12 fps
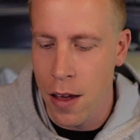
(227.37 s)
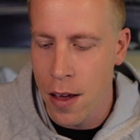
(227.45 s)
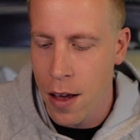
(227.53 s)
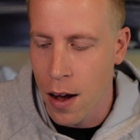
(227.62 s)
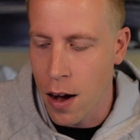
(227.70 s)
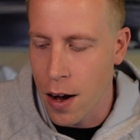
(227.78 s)

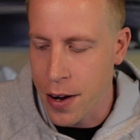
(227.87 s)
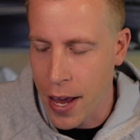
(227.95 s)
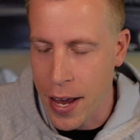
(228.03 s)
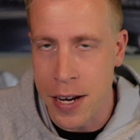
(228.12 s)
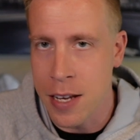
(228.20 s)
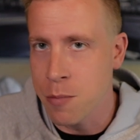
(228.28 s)
on
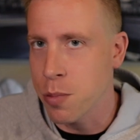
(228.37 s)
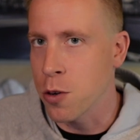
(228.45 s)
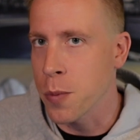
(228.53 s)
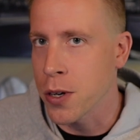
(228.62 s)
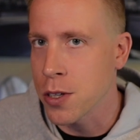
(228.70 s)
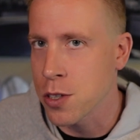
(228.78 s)
hating
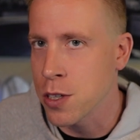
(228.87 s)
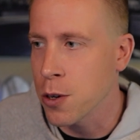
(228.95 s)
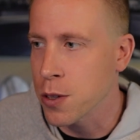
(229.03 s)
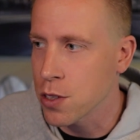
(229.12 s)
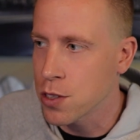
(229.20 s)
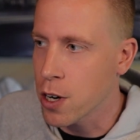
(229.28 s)
boomers.
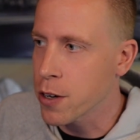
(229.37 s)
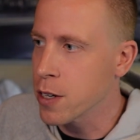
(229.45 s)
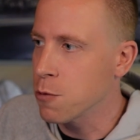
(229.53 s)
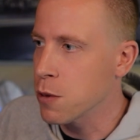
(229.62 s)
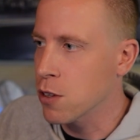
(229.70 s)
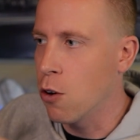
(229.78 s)
It
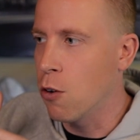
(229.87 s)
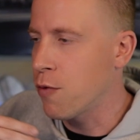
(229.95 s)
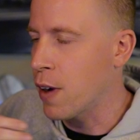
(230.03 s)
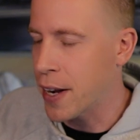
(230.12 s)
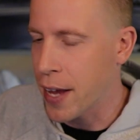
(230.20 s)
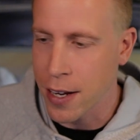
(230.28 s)
started with the whole
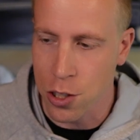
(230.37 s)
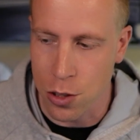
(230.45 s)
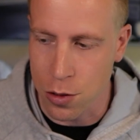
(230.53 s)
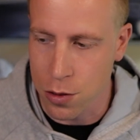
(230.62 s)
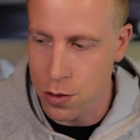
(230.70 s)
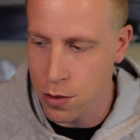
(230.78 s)

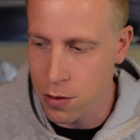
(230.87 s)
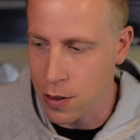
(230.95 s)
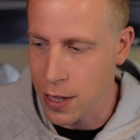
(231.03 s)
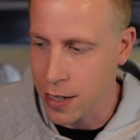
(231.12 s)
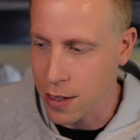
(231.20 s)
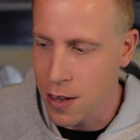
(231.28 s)
financial,
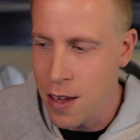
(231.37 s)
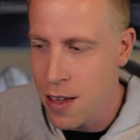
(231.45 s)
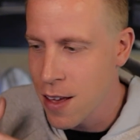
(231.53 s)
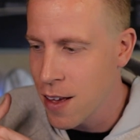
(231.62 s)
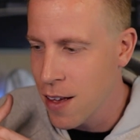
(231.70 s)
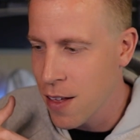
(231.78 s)
like
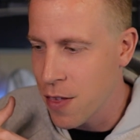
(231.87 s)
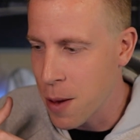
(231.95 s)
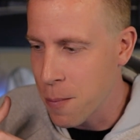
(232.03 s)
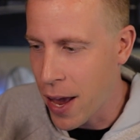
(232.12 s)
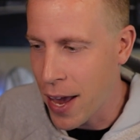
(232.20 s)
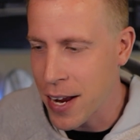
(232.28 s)

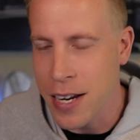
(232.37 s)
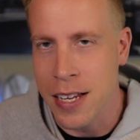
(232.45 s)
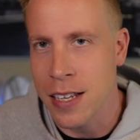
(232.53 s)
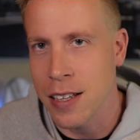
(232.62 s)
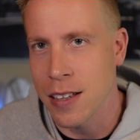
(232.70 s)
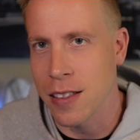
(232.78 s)
them
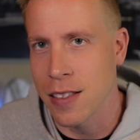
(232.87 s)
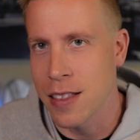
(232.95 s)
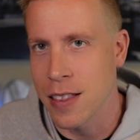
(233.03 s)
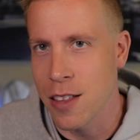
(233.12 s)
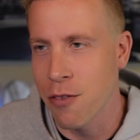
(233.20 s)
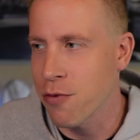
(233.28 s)

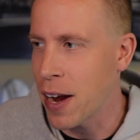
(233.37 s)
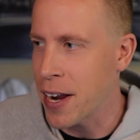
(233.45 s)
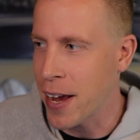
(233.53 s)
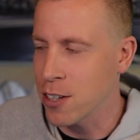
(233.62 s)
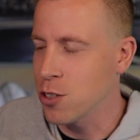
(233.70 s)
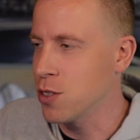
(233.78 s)
hating the
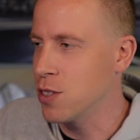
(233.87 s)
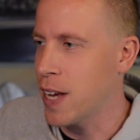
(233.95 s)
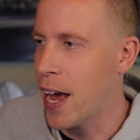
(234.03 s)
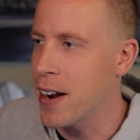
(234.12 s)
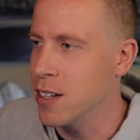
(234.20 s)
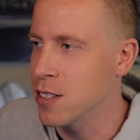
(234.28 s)
financial
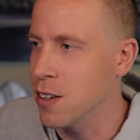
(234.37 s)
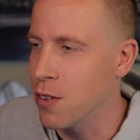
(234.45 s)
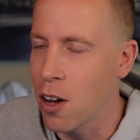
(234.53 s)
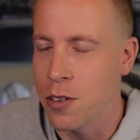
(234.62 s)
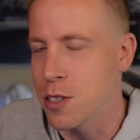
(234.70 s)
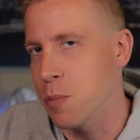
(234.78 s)
status of
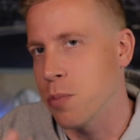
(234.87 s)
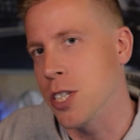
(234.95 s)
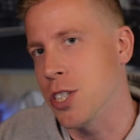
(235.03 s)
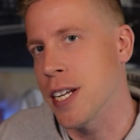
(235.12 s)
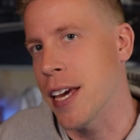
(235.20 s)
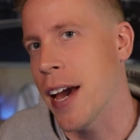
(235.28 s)
all these
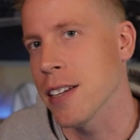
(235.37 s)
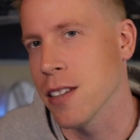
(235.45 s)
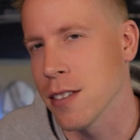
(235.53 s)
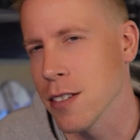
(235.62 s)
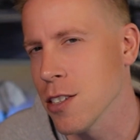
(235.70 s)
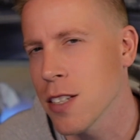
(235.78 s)
appreciating
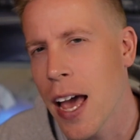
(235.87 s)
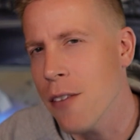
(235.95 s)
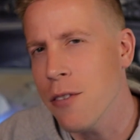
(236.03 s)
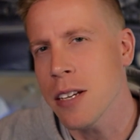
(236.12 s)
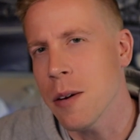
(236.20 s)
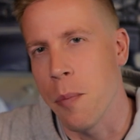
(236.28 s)
assets and just
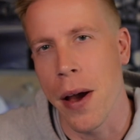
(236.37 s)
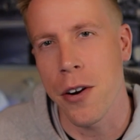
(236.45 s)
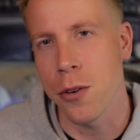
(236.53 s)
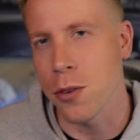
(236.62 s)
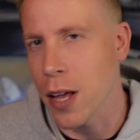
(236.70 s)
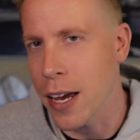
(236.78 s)
having a
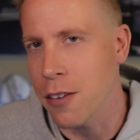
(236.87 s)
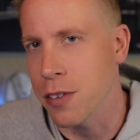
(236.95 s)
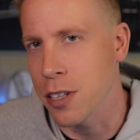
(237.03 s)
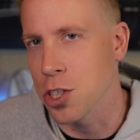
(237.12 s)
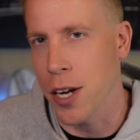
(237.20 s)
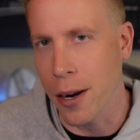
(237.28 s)
better life
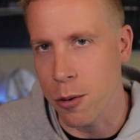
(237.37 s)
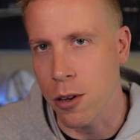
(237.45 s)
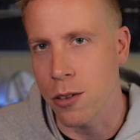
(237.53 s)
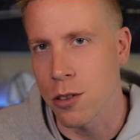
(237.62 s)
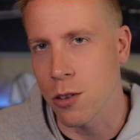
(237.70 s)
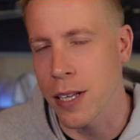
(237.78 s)
in
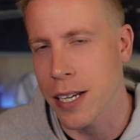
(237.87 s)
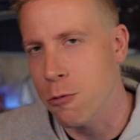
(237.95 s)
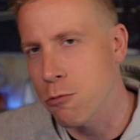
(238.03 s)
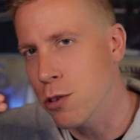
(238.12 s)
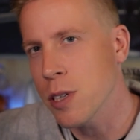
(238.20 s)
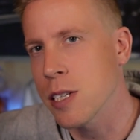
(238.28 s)
general. So like, I
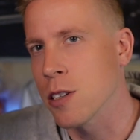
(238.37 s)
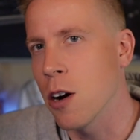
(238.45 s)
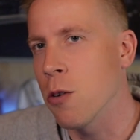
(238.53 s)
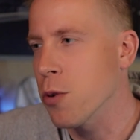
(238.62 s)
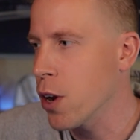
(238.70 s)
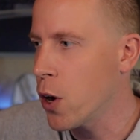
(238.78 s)
really
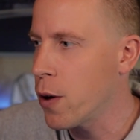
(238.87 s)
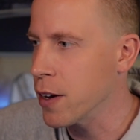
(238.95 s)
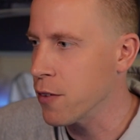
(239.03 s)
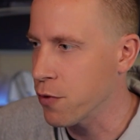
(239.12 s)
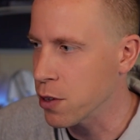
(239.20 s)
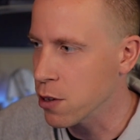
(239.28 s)
don't know how I
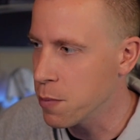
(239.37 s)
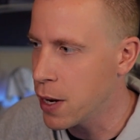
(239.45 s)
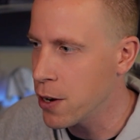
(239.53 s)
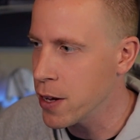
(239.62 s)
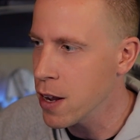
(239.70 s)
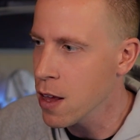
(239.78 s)
feel about it,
-*-*-
BRIEF
Extract the full listing above verbatim; pictures are to be left out of the copy.

OUTPUT FOR THIS TASK
12 fps
(227.37 s)
(227.45 s)
(227.53 s)
(227.62 s)
(227.70 s)
(227.78 s)

(227.87 s)
(227.95 s)
(228.03 s)
(228.12 s)
(228.20 s)
(228.28 s)
on
(228.37 s)
(228.45 s)
(228.53 s)
(228.62 s)
(228.70 s)
(228.78 s)
hating
(228.87 s)
(228.95 s)
(229.03 s)
(229.12 s)
(229.20 s)
(229.28 s)
boomers.
(229.37 s)
(229.45 s)
(229.53 s)
(229.62 s)
(229.70 s)
(229.78 s)
It
(229.87 s)
(229.95 s)
(230.03 s)
(230.12 s)
(230.20 s)
(230.28 s)
started with the whole
(230.37 s)
(230.45 s)
(230.53 s)
(230.62 s)
(230.70 s)
(230.78 s)

(230.87 s)
(230.95 s)
(231.03 s)
(231.12 s)
(231.20 s)
(231.28 s)
financial,
(231.37 s)
(231.45 s)
(231.53 s)
(231.62 s)
(231.70 s)
(231.78 s)
like
(231.87 s)
(231.95 s)
(232.03 s)
(232.12 s)
(232.20 s)
(232.28 s)

(232.37 s)
(232.45 s)
(232.53 s)
(232.62 s)
(232.70 s)
(232.78 s)
them
(232.87 s)
(232.95 s)
(233.03 s)
(233.12 s)
(233.20 s)
(233.28 s)

(233.37 s)
(233.45 s)
(233.53 s)
(233.62 s)
(233.70 s)
(233.78 s)
hating the
(233.87 s)
(233.95 s)
(234.03 s)
(234.12 s)
(234.20 s)
(234.28 s)
financial
(234.37 s)
(234.45 s)
(234.53 s)
(234.62 s)
(234.70 s)
(234.78 s)
status of
(234.87 s)
(234.95 s)
(235.03 s)
(235.12 s)
(235.20 s)
(235.28 s)
all these
(235.37 s)
(235.45 s)
(235.53 s)
(235.62 s)
(235.70 s)
(235.78 s)
appreciating
(235.87 s)
(235.95 s)
(236.03 s)
(236.12 s)
(236.20 s)
(236.28 s)
assets and just
(236.37 s)
(236.45 s)
(236.53 s)
(236.62 s)
(236.70 s)
(236.78 s)
having a
(236.87 s)
(236.95 s)
(237.03 s)
(237.12 s)
(237.20 s)
(237.28 s)
better life
(237.37 s)
(237.45 s)
(237.53 s)
(237.62 s)
(237.70 s)
(237.78 s)
in
(237.87 s)
(237.95 s)
(238.03 s)
(238.12 s)
(238.20 s)
(238.28 s)
general. So like, I
(238.37 s)
(238.45 s)
(238.53 s)
(238.62 s)
(238.70 s)
(238.78 s)
really
(238.87 s)
(238.95 s)
(239.03 s)
(239.12 s)
(239.20 s)
(239.28 s)
don't know how I
(239.37 s)
(239.45 s)
(239.53 s)
(239.62 s)
(239.70 s)
(239.78 s)
feel about it,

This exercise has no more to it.